JFK was my father's hero, both for his good and bad qualities. He was absolutely fascinated by the glamour of "Camelot." He adored Jackie. He held an enduring affection for the whole family and offered to do "pro-bono" free-lance publicity for Robert Jr's environmental causes. He also loved the dark side. The womanizing, the Rat Pack connection, even the negative allegations about the old man's money and the mob links and the West Virginia primary.
For my mother, I think it was Bobby, and the idealism and the hope of THAT campaign. I haven't checked with her, but I recall hearing that she was alone with me and my sister (ages 4 and barely 4 months) on the night that Bobby was killed.

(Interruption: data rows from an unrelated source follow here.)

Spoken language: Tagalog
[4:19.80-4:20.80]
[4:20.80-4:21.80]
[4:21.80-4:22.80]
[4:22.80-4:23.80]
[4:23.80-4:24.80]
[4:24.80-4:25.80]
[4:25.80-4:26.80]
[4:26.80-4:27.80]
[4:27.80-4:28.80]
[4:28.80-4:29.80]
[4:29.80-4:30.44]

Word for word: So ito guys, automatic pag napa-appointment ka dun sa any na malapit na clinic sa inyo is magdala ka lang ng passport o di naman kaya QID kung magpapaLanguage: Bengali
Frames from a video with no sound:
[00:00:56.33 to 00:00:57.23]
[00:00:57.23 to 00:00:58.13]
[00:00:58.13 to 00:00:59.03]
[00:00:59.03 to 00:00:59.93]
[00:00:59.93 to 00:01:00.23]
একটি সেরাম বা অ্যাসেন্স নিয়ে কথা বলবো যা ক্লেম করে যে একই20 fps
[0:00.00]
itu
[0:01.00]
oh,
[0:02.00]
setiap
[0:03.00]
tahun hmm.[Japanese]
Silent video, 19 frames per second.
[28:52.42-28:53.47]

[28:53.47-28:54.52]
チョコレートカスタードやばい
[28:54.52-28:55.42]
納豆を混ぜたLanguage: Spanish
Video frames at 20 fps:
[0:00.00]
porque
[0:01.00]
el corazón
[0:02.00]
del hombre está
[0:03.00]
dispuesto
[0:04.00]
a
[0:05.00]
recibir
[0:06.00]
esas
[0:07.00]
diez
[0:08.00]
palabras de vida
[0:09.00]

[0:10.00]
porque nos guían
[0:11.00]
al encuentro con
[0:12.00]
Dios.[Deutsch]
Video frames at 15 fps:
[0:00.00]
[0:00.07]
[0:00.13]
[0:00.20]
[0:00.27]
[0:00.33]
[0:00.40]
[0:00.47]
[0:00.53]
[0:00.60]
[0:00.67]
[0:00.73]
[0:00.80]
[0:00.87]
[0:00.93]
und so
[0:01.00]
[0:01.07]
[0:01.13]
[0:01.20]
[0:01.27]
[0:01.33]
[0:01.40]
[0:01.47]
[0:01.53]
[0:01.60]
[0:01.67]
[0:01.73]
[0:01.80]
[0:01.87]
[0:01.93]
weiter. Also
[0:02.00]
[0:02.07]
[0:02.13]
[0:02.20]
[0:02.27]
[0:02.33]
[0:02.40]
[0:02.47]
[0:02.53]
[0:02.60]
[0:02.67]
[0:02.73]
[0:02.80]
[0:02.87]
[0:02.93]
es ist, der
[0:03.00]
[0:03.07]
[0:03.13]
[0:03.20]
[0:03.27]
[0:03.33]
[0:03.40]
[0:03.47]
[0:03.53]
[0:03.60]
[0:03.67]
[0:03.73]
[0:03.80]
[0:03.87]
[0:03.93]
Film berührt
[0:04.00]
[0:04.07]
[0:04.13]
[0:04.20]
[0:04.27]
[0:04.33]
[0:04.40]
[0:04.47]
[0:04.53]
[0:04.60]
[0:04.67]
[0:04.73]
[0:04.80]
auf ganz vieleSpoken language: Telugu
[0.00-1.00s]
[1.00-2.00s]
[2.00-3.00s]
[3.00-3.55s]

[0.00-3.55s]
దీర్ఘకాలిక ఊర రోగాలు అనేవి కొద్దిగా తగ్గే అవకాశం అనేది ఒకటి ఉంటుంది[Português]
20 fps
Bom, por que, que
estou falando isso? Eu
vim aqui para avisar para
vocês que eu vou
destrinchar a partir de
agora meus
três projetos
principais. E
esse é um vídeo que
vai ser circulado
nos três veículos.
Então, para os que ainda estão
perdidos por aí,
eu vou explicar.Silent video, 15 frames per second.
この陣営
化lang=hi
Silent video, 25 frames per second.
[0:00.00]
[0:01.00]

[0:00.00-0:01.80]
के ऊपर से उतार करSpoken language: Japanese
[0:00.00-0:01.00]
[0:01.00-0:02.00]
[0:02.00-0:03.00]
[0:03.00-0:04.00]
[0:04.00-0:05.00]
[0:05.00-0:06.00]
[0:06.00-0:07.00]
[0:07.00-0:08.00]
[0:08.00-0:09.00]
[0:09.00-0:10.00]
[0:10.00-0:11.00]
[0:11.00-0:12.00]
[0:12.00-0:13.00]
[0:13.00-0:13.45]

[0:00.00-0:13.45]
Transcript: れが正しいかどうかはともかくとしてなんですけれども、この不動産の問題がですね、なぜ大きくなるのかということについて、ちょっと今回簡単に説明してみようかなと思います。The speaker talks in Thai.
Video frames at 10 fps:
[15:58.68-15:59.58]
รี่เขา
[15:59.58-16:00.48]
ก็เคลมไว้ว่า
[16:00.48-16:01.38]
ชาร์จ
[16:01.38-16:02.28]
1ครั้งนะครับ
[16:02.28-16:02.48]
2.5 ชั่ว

I was in love with the Kennedys as long as I can remember, reading every book I could find, including the most serious and the trashiest. (The first time I ever read about a threesome, was probably in Judith Campell Exner's book. Both JFK and Frank tried to get her in bed with another woman. Both times she says she refused.) I adored movies and made-for-tv films about any Kennedy and I'd pretty much fall in love with any actor who played one. Peter Strauss in "Young Joe the Forgotten Kennedy," William Devane and Martin Sheen as Jack and Bobby in "Missiles of October," Cliff Robertson in PT109. (Rumor is that JFK wanted Warren Beatty.)
My "first" campaign was 1976. I remember being at some kind of Carter/Mondale event, and a tee-shirt, green on white, with a logo of a big grin and a dachshund that said "Grits and Fritz in 76." But I don't know how I got there. The first campaign I made a conscious decision on was Senator Kennedy's run against Carter for the nomination in 1980, and that was all about my Kennedy love.
We know there are no inevitables in history, but I like to believe that there was no way Carter could have won in 1980 and that the primary fight didn't create the Reagan Victory, but this could be my personal version of "Isn't it pretty to think so."
I should have known it was a losing battle. Even my father, with his Kennedy love, told me, point blank, "Mary Jo's lying in the grave." I can remember the night of the Roger Mudd interview and watching the Senator try to answer the question "Why do you want to want to be president," and not have an answer. It was not a great moment. There was nothing there. For a man who was such a great orator and who did have the Kennedy glamour, it just didn't happen that night and it sort of ended the campaign right there, but the primaries went on.
I had a lot of fun being sixteen and hanging out with the Kennedy people who were running the New Jersey Primary campaign and believe it or not, I was actually (not ironically) rather shocked when they pulled out some pot one night.
My greatest moment was the rally in Maywood. I was out there on a suburban street selling buttons and bumper stickers, but the Senator was on the other side of a police barricade shaking hands, and one of my fellow campaign workers said "Come on over!" so I ducked under the police barricade (which was probably not the smartest thing I've ever done) and got over there and got to shake his hand! I was thrilled. High point of the campaign, for me personally, but the greatest moment of the campaign period was the speech at the convention.
For all those whose cares have been our concern, the work goes on, the cause endures, the hope still lives, and the dream shall never die.
No matter how many times I heard that last week during all the coverage, it STILL gets to me.
In 1988, I saw him again at a Dukakis Rally at Mission High. This was a few weeks after the convention when the polls were still high and before the Lee Atwater attack machine had started to do their dirty work. In other words, we though we were going to win. The Senator gave a spanish language version of his speech from the convention. Instead of "Where was George?" it was "Donde estaba Jorge." Again, I risked a brush with the secret service to get close enough to shake his hand. By then you could see the age setting into his face and a little bloat. It was sad, but he was still the Senator and it was electrifying to be there.
Flash forward to 2008 and the speech at the convention in Denver. It had taken some time, but by then I was on the Barack Bandwagon. I was also going through the first motorcycle accident. The Democratic National Convention in Denver took place while hubby was in the "skilled nursing facility" a/k/a "nursing home hell" from the accident. So I didn't get to see the speech until the replay later that night, but it was amazing, everything from the Ken Burns film to the surprise appearance. You could tell he was in bad shape and was probably saying good bye to the party and maybe the country but when he said those words and finished up with the allusion to the 1980 speech, I guarantee you there wasn't a dry eye in the house, certainly not at my apartment.
I know some of you are a lot younger than me, and maybe JFK Jr. was your Kennedy. Maybe you don't even have a Kennedy. But my Kennedy is gone, and it's sad, although at least he got to have a long life, and now he's somewhere with his brothers and sisters.
Goodbye Senator Kennedy. I'll miss you. You were my Kennedy.